Alguém olha de fora e sentencia: é cheque-mate. Mas a vida, assim como o jogo, nem sempre se revela por inteiro a um olhar apressado.
No Museu do Louvre, em Paris, há um quadro que carrega uma lição poderosa. Diante da pintura, muitos afirmavam que o jogador estava derrotado, em cheque-mate inevitável.

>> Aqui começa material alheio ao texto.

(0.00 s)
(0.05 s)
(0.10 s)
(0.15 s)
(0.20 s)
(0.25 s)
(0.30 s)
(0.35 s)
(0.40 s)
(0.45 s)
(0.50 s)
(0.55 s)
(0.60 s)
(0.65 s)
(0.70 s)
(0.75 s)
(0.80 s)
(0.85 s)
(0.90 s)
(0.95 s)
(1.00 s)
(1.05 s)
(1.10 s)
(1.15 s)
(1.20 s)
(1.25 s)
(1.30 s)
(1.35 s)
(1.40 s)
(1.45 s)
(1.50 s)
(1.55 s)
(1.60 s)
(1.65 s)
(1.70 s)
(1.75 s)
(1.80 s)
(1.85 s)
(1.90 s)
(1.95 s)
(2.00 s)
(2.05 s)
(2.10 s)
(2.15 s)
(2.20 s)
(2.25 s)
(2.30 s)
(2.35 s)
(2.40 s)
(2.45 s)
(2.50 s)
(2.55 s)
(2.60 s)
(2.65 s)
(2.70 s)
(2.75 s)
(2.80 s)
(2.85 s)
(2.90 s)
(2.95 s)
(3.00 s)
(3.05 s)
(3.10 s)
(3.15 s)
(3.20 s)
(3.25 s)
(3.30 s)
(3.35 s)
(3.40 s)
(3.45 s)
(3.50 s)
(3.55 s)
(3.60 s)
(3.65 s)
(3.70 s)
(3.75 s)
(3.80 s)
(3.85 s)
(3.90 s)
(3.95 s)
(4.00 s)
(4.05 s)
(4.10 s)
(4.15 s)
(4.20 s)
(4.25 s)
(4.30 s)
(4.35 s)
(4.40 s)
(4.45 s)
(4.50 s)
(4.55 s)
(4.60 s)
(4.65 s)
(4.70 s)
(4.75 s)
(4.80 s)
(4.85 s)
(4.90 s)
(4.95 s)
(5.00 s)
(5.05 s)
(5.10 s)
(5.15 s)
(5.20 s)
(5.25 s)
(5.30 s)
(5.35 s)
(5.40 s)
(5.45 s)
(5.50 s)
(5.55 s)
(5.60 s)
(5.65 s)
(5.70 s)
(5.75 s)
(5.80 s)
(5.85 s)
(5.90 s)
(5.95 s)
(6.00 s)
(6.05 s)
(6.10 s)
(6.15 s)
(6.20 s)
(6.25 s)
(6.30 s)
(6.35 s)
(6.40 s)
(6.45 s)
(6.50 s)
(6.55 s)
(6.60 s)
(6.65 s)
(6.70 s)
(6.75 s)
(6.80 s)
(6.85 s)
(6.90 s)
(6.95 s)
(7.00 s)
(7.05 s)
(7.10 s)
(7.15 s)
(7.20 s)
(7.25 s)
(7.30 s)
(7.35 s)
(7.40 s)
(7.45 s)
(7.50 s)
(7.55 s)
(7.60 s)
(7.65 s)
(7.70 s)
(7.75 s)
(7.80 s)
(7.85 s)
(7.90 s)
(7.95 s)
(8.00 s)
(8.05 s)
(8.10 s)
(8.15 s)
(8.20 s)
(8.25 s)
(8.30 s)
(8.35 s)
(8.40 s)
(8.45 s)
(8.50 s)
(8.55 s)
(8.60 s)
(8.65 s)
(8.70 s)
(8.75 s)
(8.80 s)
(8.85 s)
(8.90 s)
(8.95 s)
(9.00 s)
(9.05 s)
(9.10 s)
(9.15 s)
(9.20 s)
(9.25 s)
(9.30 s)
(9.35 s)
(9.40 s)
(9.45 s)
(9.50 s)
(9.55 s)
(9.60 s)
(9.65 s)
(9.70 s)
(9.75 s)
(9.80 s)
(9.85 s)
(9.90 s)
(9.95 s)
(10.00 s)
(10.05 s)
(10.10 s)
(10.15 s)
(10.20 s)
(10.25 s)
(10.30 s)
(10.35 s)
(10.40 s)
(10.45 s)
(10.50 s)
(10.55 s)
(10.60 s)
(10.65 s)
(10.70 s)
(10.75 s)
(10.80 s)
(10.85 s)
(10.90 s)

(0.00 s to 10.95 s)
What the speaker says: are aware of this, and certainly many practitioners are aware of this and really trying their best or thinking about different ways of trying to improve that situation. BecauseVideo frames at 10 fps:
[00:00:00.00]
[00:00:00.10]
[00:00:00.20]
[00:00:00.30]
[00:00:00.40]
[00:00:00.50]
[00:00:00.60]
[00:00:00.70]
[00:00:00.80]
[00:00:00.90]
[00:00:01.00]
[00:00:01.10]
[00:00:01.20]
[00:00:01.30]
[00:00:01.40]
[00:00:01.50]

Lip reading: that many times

Até que alguém observou com mais atenção e percebeu: ainda havia uma jogada possível. Pequena, quase invisível para quem já tinha desistido. Mas suficiente para provar que o jogo não havia terminado.
Assim é a nossa caminhada. Quantas vezes nos dizem que acabou? Que não dá mais, que é o fim da linha, que a derrota é certa.
No entanto, enquanto há vida, há esperança. Enquanto respiramos, ainda existe uma jogada a ser feita.
Deus não encerra histórias pela metade. Ele trabalha no silêncio, nas entrelinhas, nos detalhes que poucos conseguem enxergar.
A esperança não nasce quando tudo está favorável, mas quando escolhemos acreditar mesmo diante do tabuleiro adverso. É nesse momento que a fé entra em jogo, reposiciona as peças e nos lembra: a última palavra nunca é do desespero.